Posted 21 November 2013 - 07:44 PM
Well I don't agree with everything Mrs. Kolpakova has to say, but she is correct that Tsiskaridze may be an excellent teacher for the boys.
Actually I think that is how he should have started at Vagonova - just as a boy's teacher. In 20 years he could have worked his way up to rector and everyone would have accepted it if he could prove over that time that he excels at teaching / managing children.
Posted 22 November 2013 - 10:36 AM
Very tense moment between A. Asylmuratova and Tsiskaridze. The body language is very telling, and Asylmuratova looks like she's fighting back tears. I don't see them working together for long.
Posted 25 November 2013 - 12:58 PM
Simon Morrison wrote an Op-Ed piece in today's NYT; from the article in today's Links, he contradicts other information reported earlier or emphasizes one aspect, not the complete story. He states,
According to a widely disseminated report by Kseniya Sobchak, Mr. Urin responded to the minister of culture’s suggestion that Mr. Tsiskaridze might return to the Bolshoi with the Russian equivalent of “over my dead body.”
but doesn't mention the farewell "Nutcracker" performances Urin tried to arrange, and Tsiskaridze rejected.
He also states, "To date, though, [Gergiev] has not expressed an interest in overseeing the operations of the Bolshoi. Should that happen, the historical loop, scandals and all, will be complete," when there were reports from Russia that Gergiev wanted exactly that, but that his proposal was rejected, and, as a result, he refused to take leadership at the Bolshoi and give up the Mariinsky.

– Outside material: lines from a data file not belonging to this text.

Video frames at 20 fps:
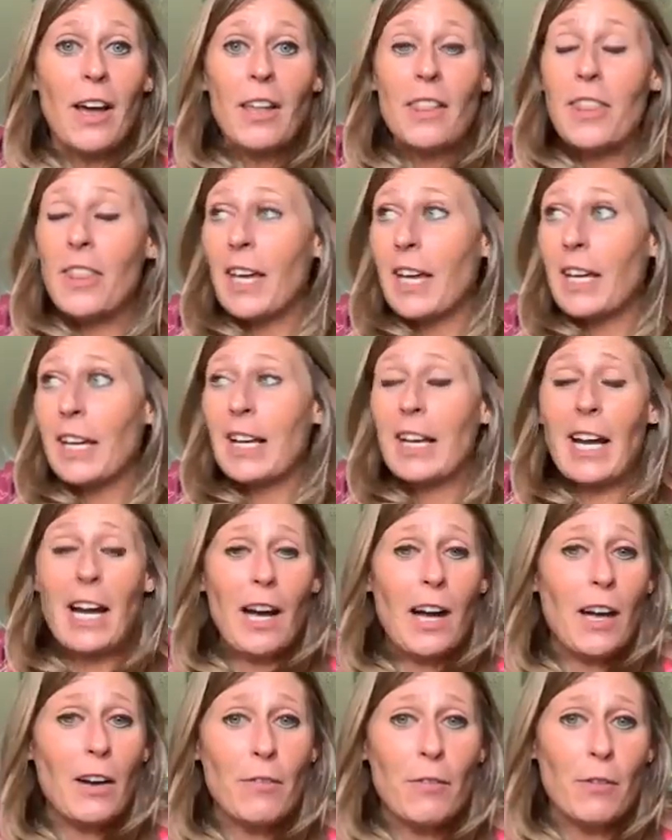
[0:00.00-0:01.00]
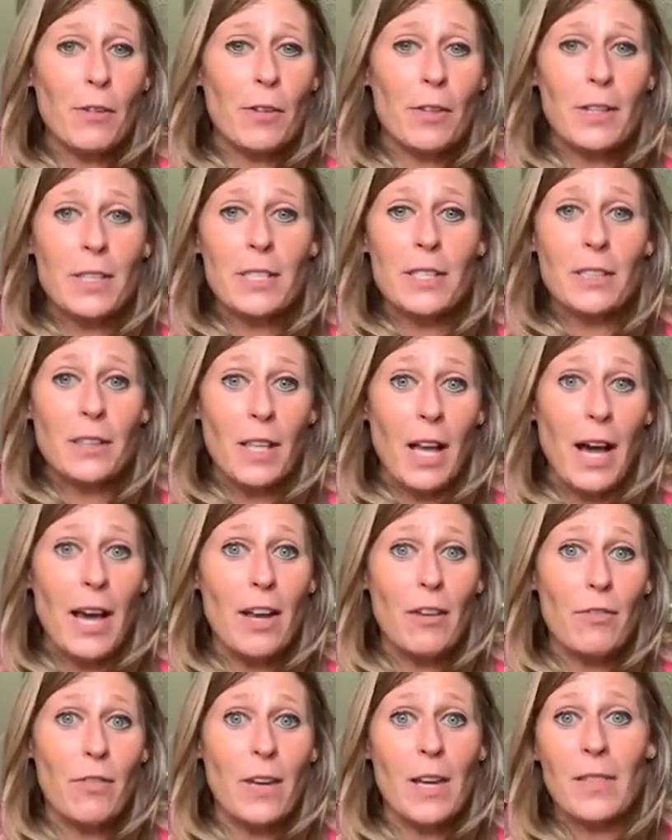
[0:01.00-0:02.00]
Thank God for this
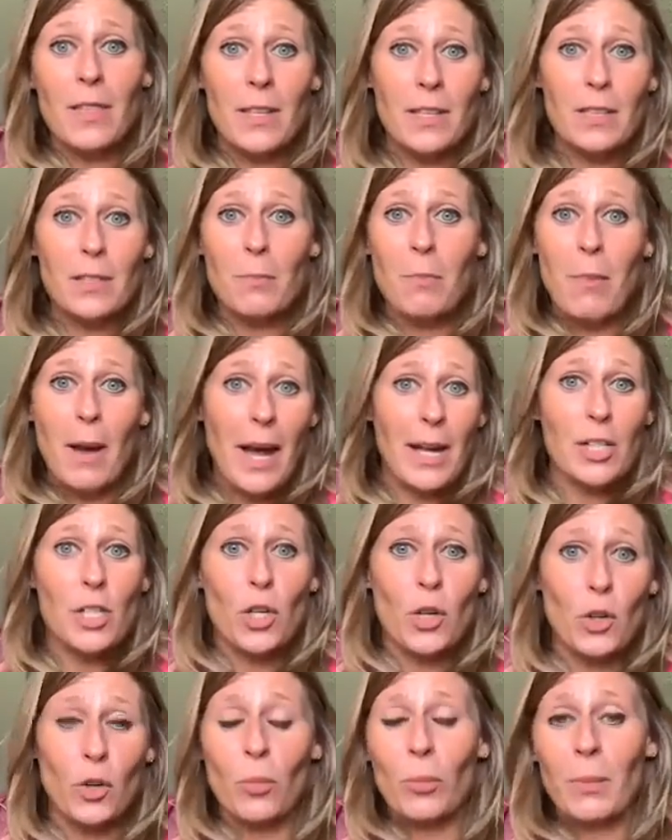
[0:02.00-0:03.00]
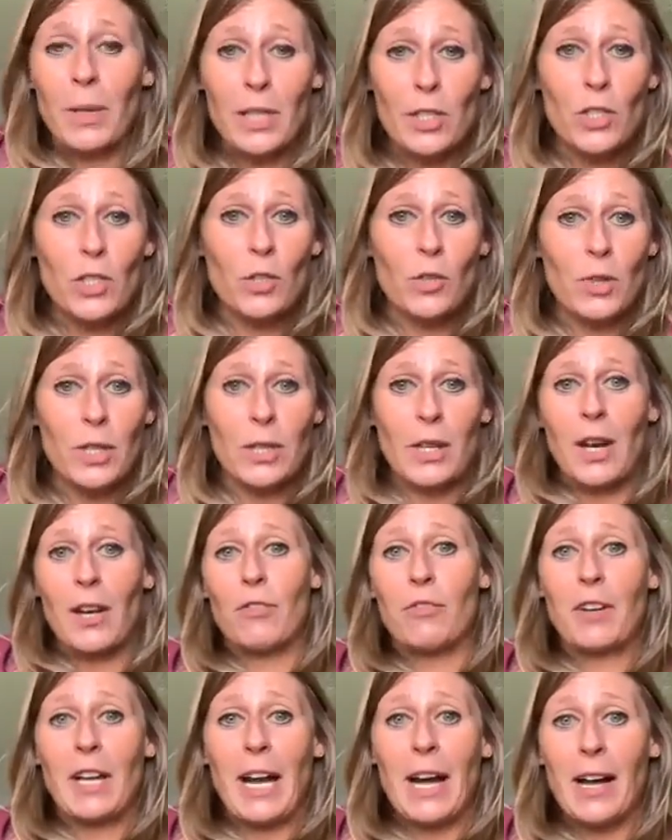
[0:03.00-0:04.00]
life and this magical meat suit that
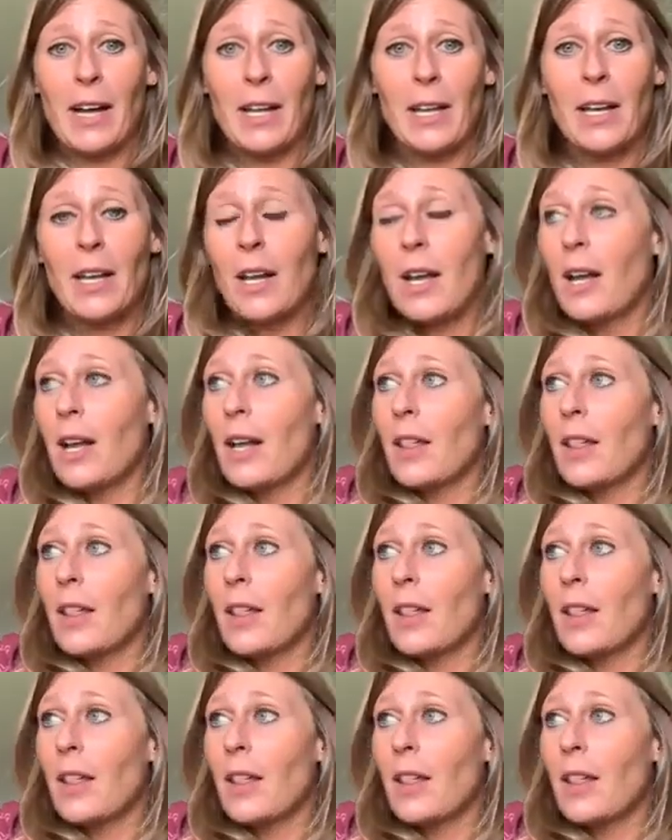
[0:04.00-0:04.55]
I've got.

I also think it's pat and dismissive to describe Dmitrichenko as "a mercurial soloist who harbored a grudge against Filin for failing to cast his ballerina girlfriend in choice roles," as if there weren't a number of other professional reasons for Dmitrichenko's anger, whether those reasons were justified or not.
A lot of people will read the NYT only and assume this is a complete picture of what's going on in Moscow.
Posted 26 November 2013 - 11:09 PM
The Academy's artistic director Altynai Asylmuratova, whose role in the school has been uncertain over these last few weeks, has apparently resigned over news that her own post is to be merged with that of the rector. And while Tsiskaridze has yet to be officially elected, few doubt that he will be holding that new, enlarged post.
Posted 27 November 2013 - 03:25 AM
What a soap-opera! (though playing with real people, whose fates are in the hands of those mainly interested in power and influence, not art)
When positions appear to be given almost purely according to politics, then those positions seem to become less important and also lose their seriousness, in my mind at least.
Posted 14 January 2014 - 04:32 PM
There's an article about how Tsiskaridze is clamping down on discipline with the students:
Among the tidbits:
Asylmuratova occasionally let students skip class if they had long rehearsals. This is now banned.
Also, apparently going to class in ballet shoes used to be allowed, now it's banned.
Posted 14 January 2014 - 04:46 PM
It's going into ballet class wearing street shoes and walking down the hallways in ballet shoes that have been banned. According to the video, in the event of long rehearsals, pupils had sometimes been allowed to skip academic classes, but this is no longer the case. Everyone's got to go to physics class whether they're tired or not.
The whole piece seems to be about how good it is to have a man in charge and discipline restored.